- Interactive map of Flekke
- Flekke Flekke
- Coordinates: 61°18′55″N 5°21′48″E﻿ / ﻿61.31535°N 5.36336°E
- Country: Norway
- Region: Western Norway
- County: Vestland
- District: Sunnfjord
- Municipality: Fjaler Municipality

Area
- • Total: 0.11 km^{2} (0.042 sq mi)
- Elevation: 5 m (16 ft)

Population (2025)
- • Total: 286
- • Density: 2,600/km^{2} (6,700/sq mi)
- Time zone: UTC+01:00 (CET)
- • Summer (DST): UTC+02:00 (CEST)
- Post Code: 6968 Flekke

= Flekke =

Village in Fjaler Municipality, Norway

Flekke is a village in Fjaler Municipality in Vestland, Norway. The village is located about 6.5 km south of the municipal center of Dale.

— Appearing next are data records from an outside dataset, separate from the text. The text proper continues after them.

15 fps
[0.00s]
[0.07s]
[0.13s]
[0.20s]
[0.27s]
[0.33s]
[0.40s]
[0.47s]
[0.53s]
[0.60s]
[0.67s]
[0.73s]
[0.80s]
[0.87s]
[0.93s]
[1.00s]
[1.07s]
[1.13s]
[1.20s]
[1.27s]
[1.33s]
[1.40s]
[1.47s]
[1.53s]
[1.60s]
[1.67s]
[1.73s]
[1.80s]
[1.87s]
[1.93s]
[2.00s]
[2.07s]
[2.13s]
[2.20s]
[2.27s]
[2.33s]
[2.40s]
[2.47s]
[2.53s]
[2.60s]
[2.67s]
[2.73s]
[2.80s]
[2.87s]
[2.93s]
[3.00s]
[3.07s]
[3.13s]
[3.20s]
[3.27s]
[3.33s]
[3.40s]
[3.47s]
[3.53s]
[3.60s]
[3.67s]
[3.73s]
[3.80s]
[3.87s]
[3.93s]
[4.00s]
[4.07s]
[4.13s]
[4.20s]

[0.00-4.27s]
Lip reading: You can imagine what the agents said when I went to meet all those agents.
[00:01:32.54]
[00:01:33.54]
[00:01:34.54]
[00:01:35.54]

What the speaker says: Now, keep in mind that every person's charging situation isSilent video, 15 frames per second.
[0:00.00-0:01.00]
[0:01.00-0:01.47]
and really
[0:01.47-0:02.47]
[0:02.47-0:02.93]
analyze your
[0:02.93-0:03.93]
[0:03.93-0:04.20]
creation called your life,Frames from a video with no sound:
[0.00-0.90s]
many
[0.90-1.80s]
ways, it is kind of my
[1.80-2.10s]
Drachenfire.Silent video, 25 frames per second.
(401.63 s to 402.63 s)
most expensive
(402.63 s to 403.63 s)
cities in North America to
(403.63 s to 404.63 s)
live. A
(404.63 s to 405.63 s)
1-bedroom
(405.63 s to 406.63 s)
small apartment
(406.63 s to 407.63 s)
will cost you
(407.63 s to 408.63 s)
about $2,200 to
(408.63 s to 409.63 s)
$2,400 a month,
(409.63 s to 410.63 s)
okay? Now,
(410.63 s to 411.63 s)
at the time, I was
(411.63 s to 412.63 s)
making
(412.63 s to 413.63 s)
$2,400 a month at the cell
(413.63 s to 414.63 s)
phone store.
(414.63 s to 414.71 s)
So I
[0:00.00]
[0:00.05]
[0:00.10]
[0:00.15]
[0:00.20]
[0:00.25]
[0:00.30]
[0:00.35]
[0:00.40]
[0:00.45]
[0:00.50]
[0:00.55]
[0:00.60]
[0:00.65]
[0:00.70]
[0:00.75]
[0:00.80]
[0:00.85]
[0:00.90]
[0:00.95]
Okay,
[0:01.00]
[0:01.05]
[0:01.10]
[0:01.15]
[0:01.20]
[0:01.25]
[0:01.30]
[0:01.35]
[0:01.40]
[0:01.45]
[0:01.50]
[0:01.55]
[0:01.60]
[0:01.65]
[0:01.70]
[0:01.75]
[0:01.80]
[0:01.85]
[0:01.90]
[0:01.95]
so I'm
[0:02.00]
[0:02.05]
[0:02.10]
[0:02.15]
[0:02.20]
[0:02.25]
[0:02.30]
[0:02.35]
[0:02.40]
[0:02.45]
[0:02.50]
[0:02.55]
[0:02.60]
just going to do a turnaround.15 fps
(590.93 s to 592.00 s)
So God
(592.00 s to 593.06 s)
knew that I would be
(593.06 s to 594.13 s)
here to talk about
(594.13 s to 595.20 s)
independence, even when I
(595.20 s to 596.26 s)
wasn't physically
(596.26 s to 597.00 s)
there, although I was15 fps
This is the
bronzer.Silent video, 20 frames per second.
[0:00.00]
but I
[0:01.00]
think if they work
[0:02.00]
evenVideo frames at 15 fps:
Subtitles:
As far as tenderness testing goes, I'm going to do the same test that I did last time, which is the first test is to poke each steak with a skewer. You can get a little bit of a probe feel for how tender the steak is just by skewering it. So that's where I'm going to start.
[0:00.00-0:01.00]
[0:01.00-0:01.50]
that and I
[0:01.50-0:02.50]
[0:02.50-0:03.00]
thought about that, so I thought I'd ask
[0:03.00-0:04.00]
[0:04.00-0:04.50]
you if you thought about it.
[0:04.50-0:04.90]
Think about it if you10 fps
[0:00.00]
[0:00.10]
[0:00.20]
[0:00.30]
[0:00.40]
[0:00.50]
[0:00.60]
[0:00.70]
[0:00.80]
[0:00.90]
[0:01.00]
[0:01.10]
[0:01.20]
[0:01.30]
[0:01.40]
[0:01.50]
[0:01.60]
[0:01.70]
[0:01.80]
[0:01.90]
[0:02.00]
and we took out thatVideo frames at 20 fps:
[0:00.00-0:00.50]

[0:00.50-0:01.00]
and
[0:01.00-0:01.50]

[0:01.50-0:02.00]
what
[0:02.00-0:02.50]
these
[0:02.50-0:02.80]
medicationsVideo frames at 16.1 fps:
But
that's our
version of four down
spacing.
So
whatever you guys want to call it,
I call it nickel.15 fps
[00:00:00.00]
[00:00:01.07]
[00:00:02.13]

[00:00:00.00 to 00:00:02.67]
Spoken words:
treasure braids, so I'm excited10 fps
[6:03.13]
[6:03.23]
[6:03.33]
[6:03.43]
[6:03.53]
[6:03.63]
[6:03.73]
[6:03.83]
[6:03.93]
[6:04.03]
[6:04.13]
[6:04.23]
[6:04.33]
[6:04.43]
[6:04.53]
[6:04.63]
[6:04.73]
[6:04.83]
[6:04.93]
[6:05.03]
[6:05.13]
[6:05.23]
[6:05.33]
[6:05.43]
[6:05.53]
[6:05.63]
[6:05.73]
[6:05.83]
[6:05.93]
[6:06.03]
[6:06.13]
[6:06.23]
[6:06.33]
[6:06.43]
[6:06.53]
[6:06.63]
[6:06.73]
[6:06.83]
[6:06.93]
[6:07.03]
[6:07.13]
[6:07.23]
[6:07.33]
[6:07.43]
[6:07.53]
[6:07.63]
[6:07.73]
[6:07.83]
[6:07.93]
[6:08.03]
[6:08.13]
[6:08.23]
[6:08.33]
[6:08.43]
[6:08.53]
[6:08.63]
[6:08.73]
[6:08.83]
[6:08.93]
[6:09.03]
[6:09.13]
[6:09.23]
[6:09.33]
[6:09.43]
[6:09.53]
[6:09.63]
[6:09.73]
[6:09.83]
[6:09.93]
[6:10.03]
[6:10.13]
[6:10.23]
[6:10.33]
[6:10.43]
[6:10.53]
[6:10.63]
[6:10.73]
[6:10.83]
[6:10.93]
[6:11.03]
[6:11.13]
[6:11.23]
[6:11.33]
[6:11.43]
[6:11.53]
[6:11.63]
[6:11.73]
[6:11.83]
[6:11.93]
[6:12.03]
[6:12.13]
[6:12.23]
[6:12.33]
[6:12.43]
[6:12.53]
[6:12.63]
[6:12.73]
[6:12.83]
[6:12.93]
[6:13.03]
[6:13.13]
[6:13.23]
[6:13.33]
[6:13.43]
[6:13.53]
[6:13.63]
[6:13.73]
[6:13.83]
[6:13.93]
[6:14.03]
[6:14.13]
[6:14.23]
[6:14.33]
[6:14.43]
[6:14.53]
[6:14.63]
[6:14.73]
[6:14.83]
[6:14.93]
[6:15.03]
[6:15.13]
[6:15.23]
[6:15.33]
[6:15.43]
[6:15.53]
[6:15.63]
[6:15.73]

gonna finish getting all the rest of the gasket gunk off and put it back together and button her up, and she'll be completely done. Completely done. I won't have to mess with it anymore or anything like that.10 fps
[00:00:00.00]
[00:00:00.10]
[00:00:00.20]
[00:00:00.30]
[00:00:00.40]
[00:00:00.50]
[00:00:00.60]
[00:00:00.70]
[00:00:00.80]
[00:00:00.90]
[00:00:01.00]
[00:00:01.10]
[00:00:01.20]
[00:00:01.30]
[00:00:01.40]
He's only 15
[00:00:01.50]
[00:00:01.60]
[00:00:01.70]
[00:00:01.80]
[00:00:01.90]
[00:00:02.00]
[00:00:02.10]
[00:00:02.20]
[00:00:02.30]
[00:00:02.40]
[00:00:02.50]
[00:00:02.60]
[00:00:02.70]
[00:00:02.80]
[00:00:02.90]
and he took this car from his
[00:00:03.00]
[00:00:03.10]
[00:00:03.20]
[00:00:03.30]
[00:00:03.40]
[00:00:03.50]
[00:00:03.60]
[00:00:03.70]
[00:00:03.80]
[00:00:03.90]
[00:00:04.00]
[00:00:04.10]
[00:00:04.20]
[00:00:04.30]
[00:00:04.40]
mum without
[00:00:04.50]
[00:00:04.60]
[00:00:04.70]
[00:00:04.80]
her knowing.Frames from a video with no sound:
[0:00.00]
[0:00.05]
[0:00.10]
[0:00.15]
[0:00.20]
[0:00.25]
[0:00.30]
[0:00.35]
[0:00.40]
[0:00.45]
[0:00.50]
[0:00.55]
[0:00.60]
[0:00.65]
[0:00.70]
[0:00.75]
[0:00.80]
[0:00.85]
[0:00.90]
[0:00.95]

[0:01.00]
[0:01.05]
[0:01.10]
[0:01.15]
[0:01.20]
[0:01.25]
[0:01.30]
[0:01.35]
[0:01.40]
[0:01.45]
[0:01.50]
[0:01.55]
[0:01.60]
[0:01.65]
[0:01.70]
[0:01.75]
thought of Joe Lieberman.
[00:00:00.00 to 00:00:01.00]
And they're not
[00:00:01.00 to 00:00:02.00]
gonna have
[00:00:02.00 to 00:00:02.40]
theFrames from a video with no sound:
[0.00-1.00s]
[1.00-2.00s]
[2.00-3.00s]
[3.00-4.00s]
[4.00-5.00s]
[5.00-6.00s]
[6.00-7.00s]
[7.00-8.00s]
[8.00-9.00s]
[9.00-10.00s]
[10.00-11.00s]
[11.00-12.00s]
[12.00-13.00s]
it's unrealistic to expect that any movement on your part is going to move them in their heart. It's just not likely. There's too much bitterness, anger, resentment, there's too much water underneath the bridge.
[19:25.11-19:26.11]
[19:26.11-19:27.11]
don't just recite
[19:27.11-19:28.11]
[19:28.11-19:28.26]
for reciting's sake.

The village is situated at the end of the Flekkefjorden, an arm of the Dalsfjorden. The village of Guddal lies about 20 km to the southeast in the Guddalen valley. A few kilometers north of Flekke, lies the village of Haugland, while the bay continues south to Trollvika and a narrow strait into Flosjøen.

The 0.11 km2 village of Flekke has a population (2025) of 286, giving the village a population density of 2699 PD/km2.

UWC Red Cross Nordic is located next to the Haugland Rehabilitation Center, just 2.5 km north of Flekke. Haugland Rehabilitation Centre is owned by the Red Cross District of Sogn og Fjordane, and is part of the Norwegian Health Care System.